*What you will do:* Since pictures are not wanted, repeat only the text of the records, word for word.

Raw data: Begin

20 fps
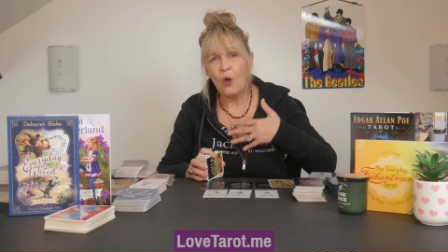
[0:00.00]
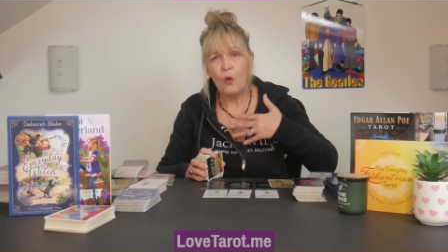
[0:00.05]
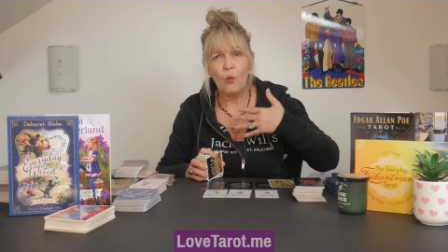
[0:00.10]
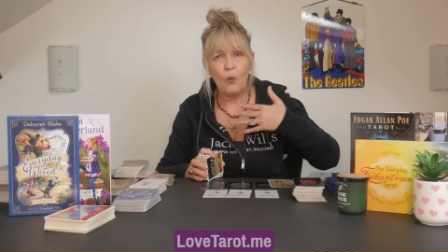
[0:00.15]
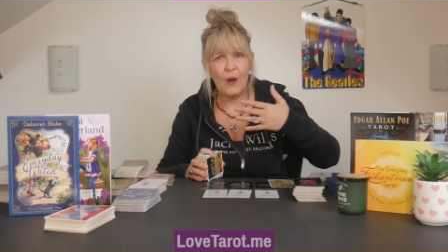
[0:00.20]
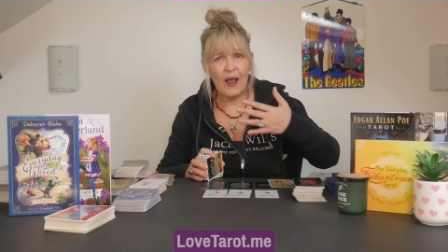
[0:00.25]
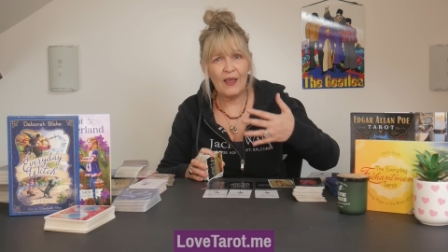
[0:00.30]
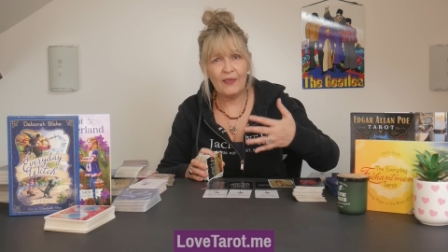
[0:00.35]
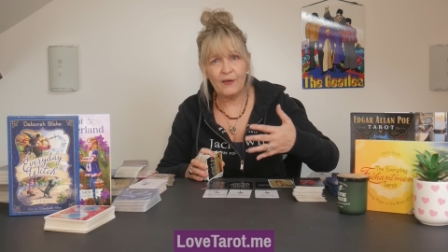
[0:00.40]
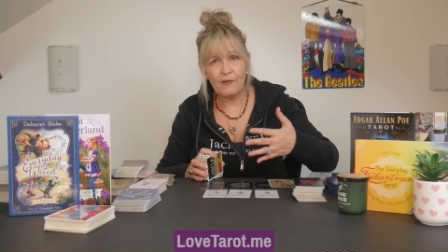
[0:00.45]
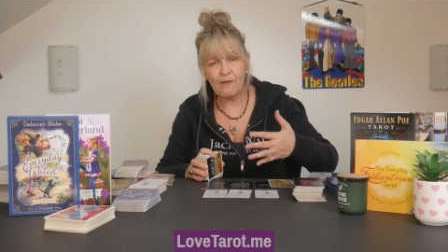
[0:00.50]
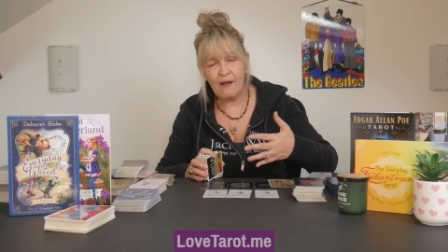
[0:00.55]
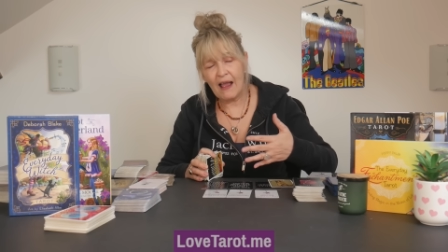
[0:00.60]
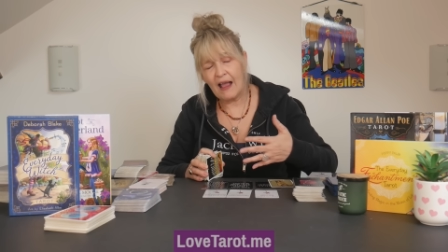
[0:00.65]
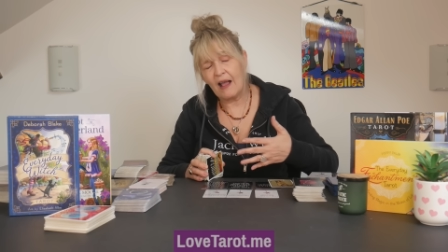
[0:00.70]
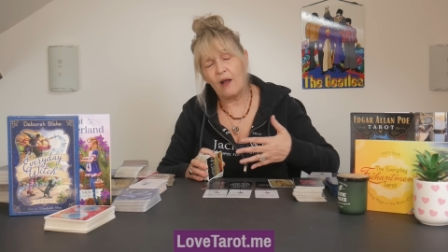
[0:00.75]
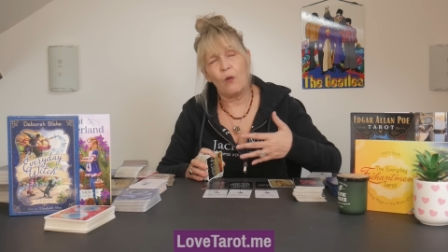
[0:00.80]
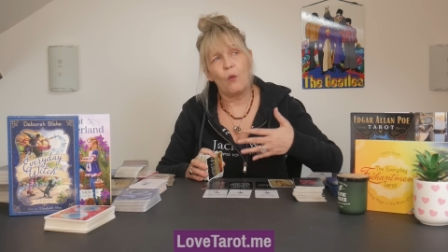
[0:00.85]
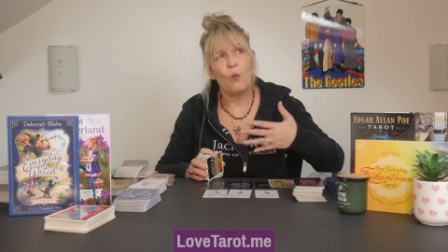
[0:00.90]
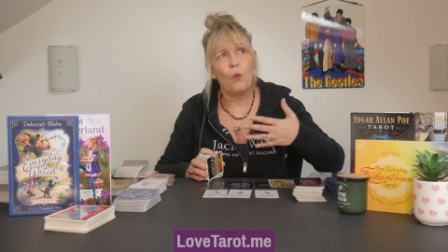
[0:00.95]
where they're
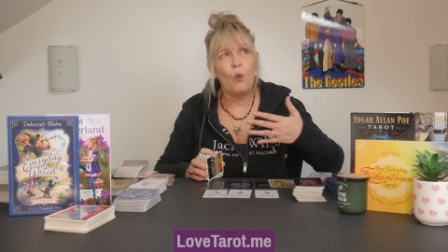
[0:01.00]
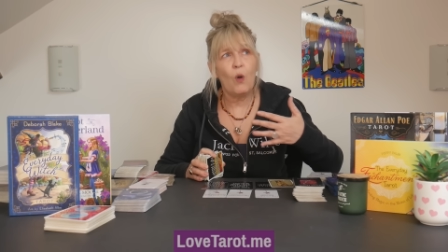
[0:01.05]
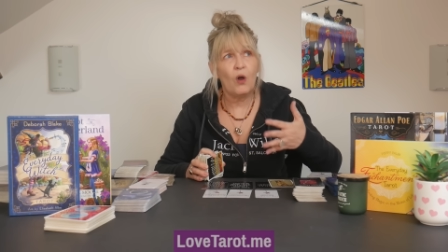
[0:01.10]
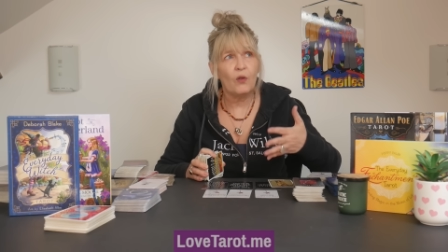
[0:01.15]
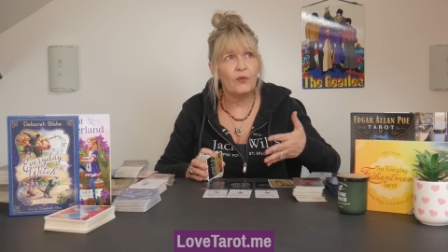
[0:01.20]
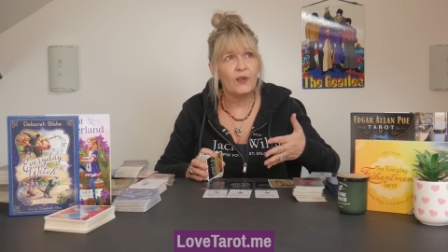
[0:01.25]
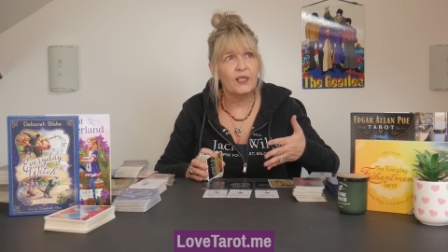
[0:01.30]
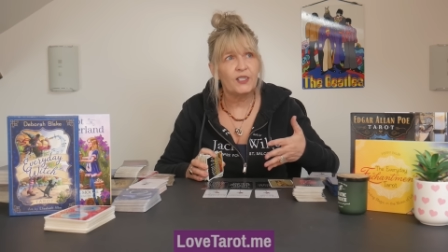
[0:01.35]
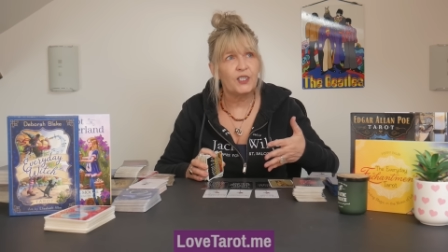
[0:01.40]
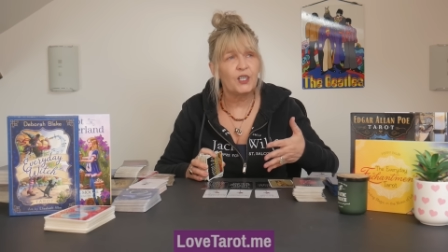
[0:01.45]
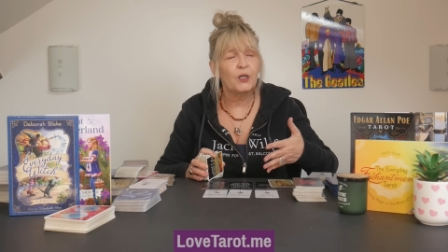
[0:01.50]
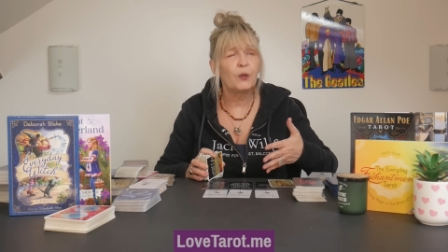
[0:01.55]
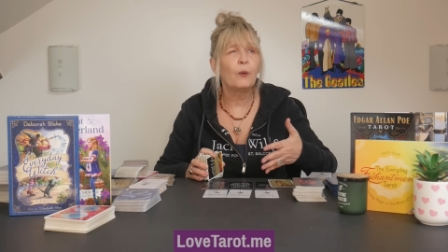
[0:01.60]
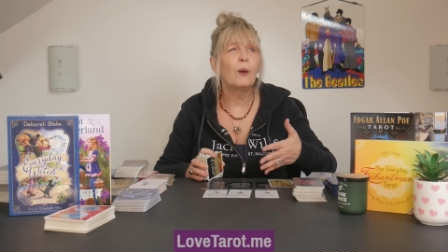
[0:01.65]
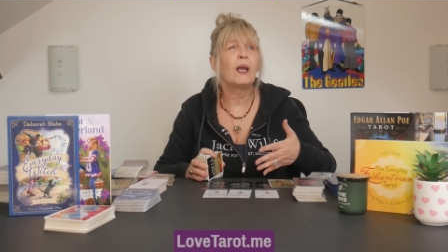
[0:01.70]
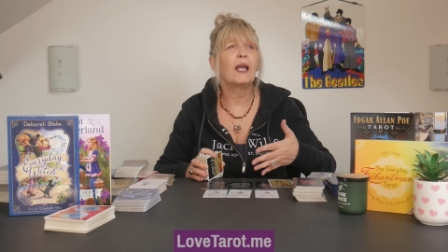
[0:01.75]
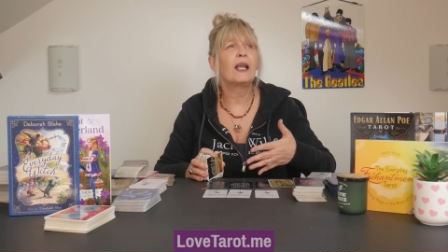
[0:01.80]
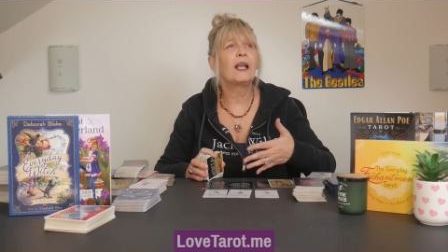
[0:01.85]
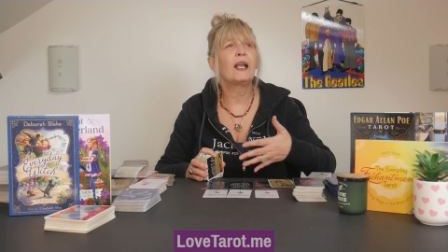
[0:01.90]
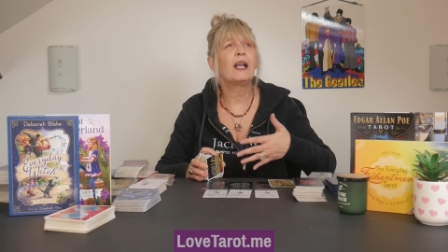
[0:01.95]
at, what they're
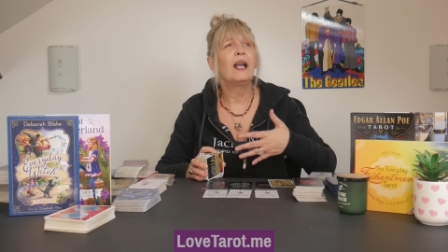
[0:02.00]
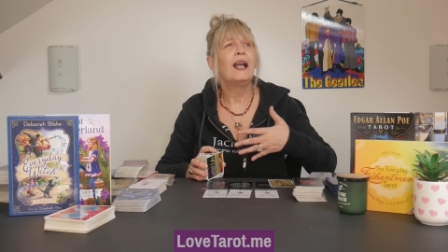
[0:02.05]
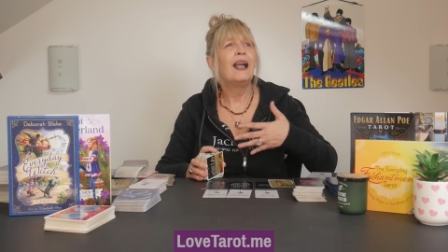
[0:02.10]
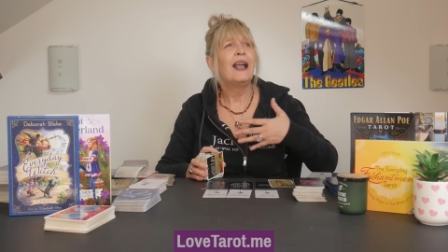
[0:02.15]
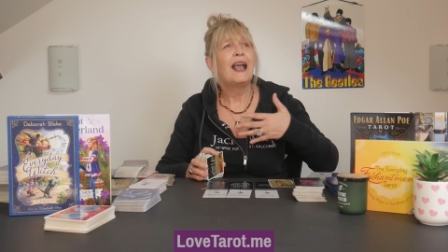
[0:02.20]
doing,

Raw data: End

*Answer to the problem:*
20 fps
[0:00.00]
[0:00.05]
[0:00.10]
[0:00.15]
[0:00.20]
[0:00.25]
[0:00.30]
[0:00.35]
[0:00.40]
[0:00.45]
[0:00.50]
[0:00.55]
[0:00.60]
[0:00.65]
[0:00.70]
[0:00.75]
[0:00.80]
[0:00.85]
[0:00.90]
[0:00.95]
where they're
[0:01.00]
[0:01.05]
[0:01.10]
[0:01.15]
[0:01.20]
[0:01.25]
[0:01.30]
[0:01.35]
[0:01.40]
[0:01.45]
[0:01.50]
[0:01.55]
[0:01.60]
[0:01.65]
[0:01.70]
[0:01.75]
[0:01.80]
[0:01.85]
[0:01.90]
[0:01.95]
at, what they're
[0:02.00]
[0:02.05]
[0:02.10]
[0:02.15]
[0:02.20]
doing,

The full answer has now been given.